> _Work instructions_
With pictures left out, set down exactly the lines that begin at the one containing "[00:00:07.00]" and end with the last line of the entries below.

::::::::::

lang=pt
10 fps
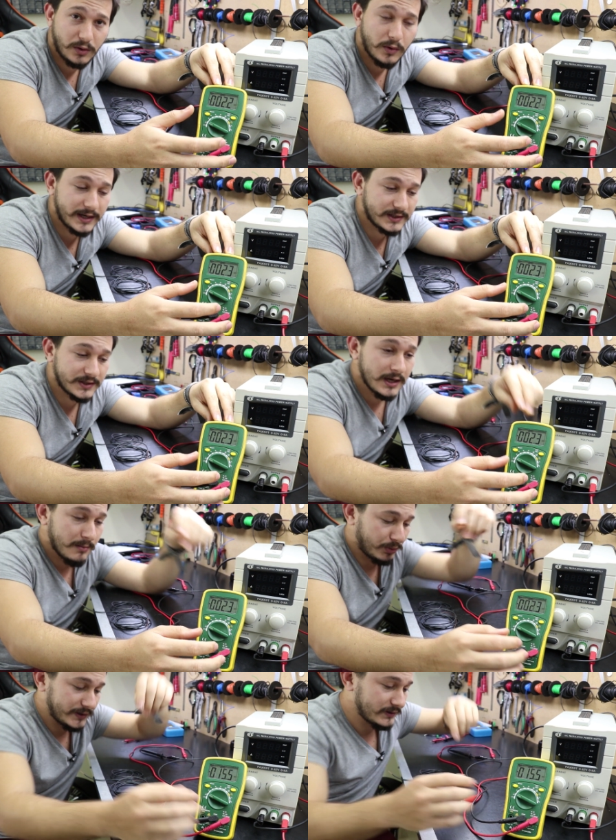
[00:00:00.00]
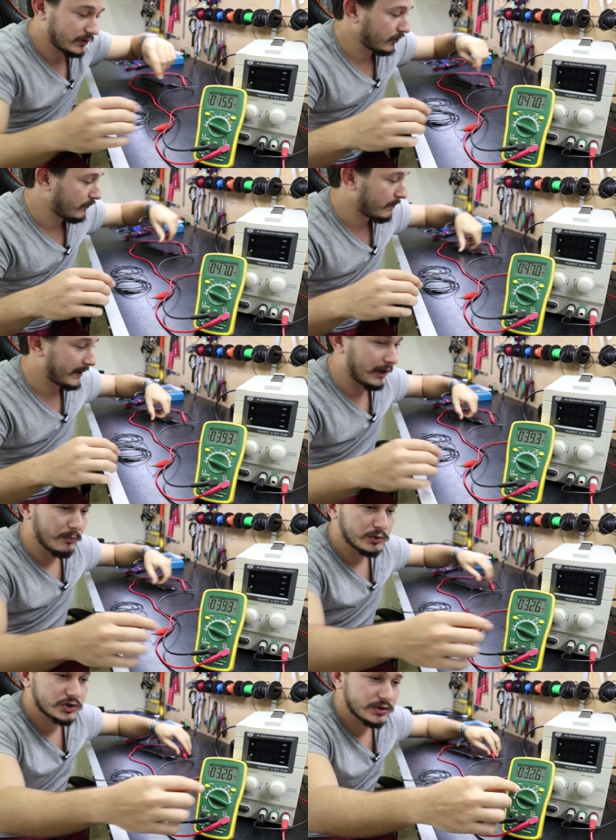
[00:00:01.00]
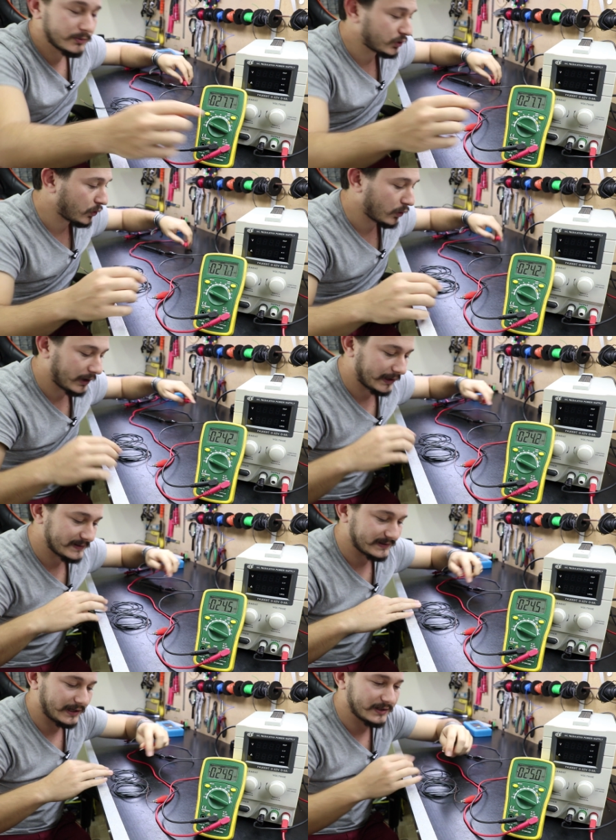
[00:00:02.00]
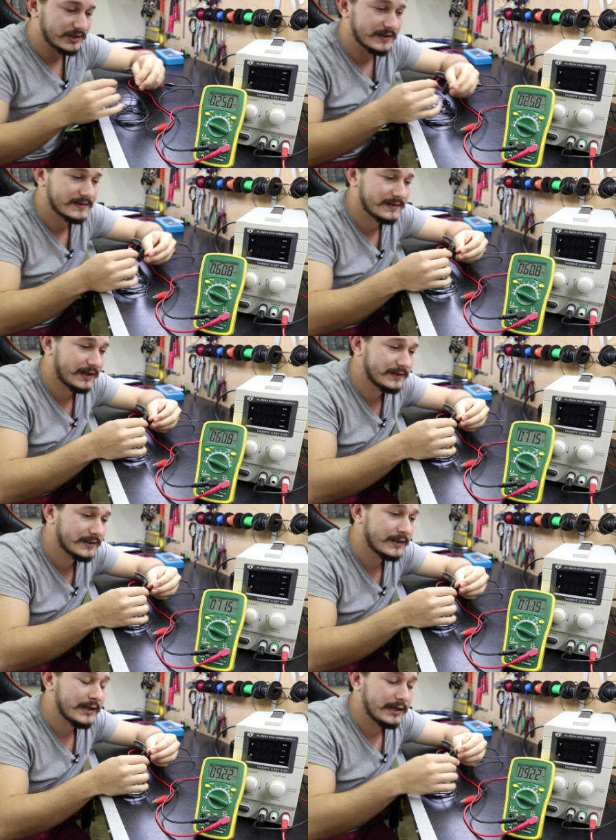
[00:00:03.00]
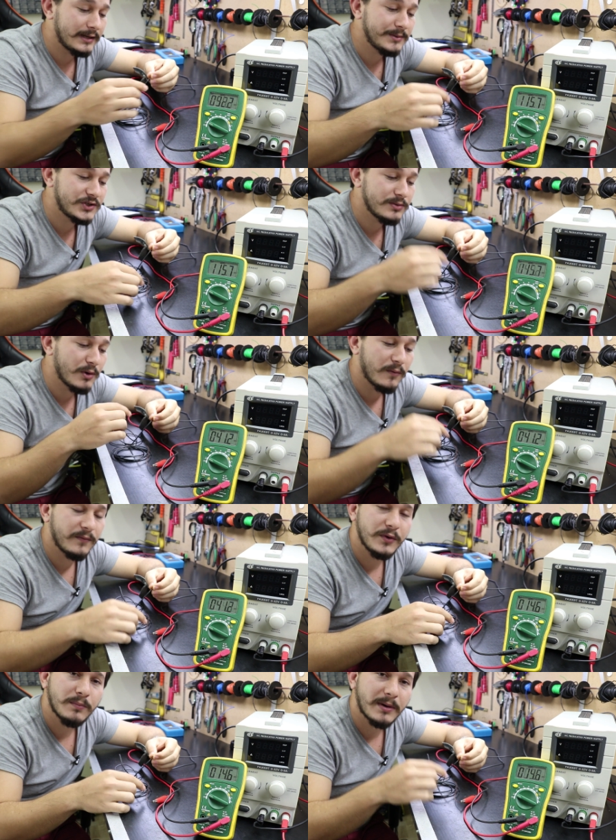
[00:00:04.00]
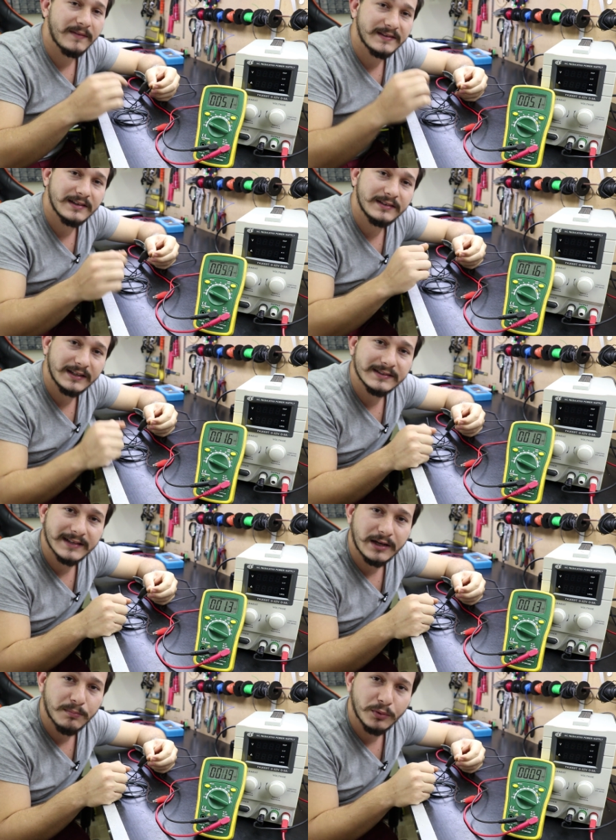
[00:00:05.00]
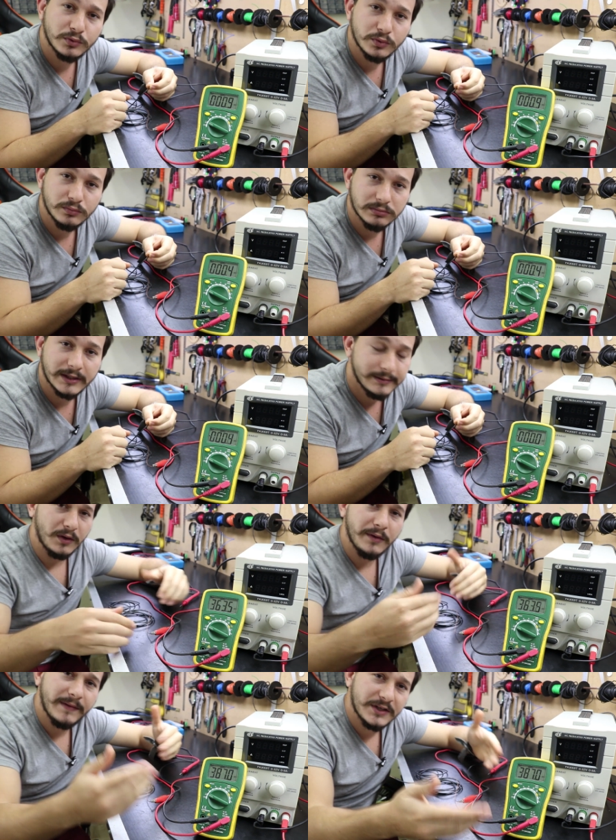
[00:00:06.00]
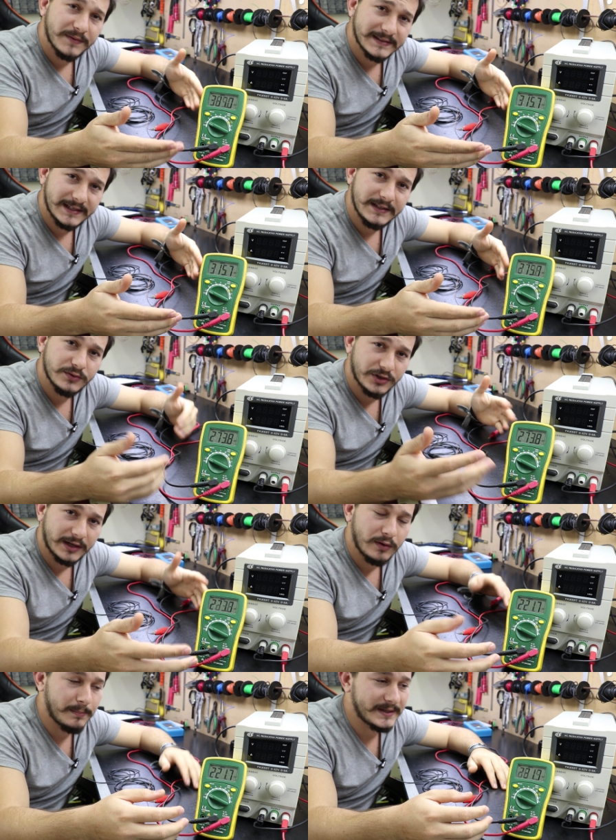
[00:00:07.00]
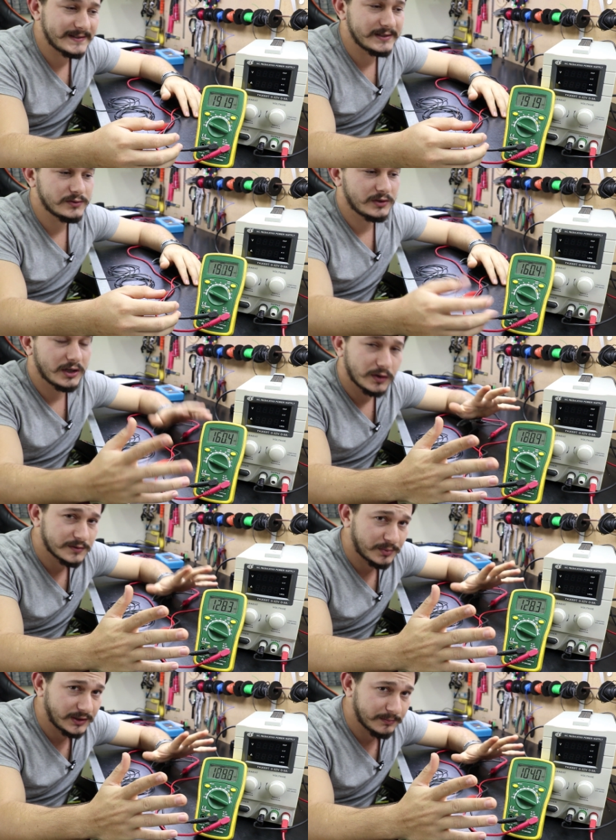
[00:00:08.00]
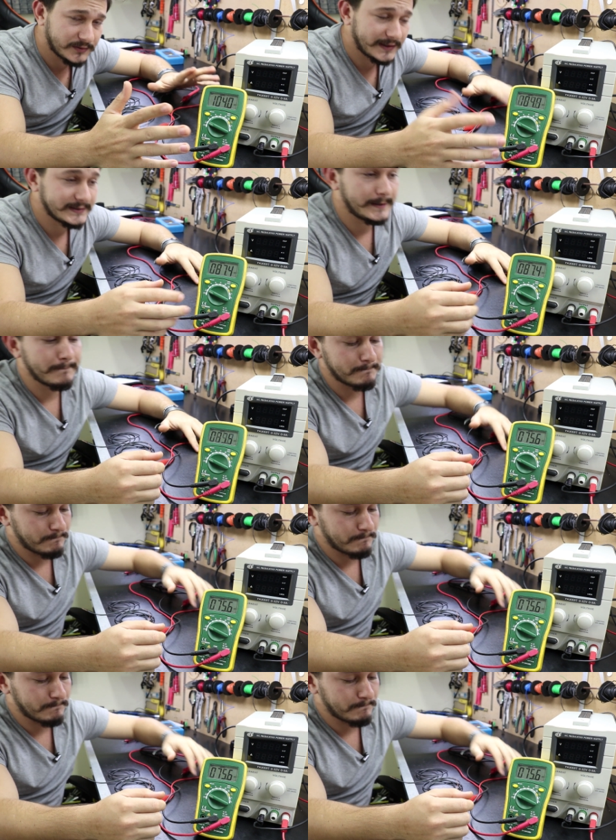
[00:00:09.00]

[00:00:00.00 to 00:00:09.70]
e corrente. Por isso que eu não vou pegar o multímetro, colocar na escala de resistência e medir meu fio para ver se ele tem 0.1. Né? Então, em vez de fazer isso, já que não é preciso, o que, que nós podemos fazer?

::::::::::

> _Solved exercise_
[00:00:07.00]
[00:00:08.00]
[00:00:09.00]

[00:00:00.00 to 00:00:09.70]
e corrente. Por isso que eu não vou pegar o multímetro, colocar na escala de resistência e medir meu fio para ver se ele tem 0.1. Né? Então, em vez de fazer isso, já que não é preciso, o que, que nós podemos fazer?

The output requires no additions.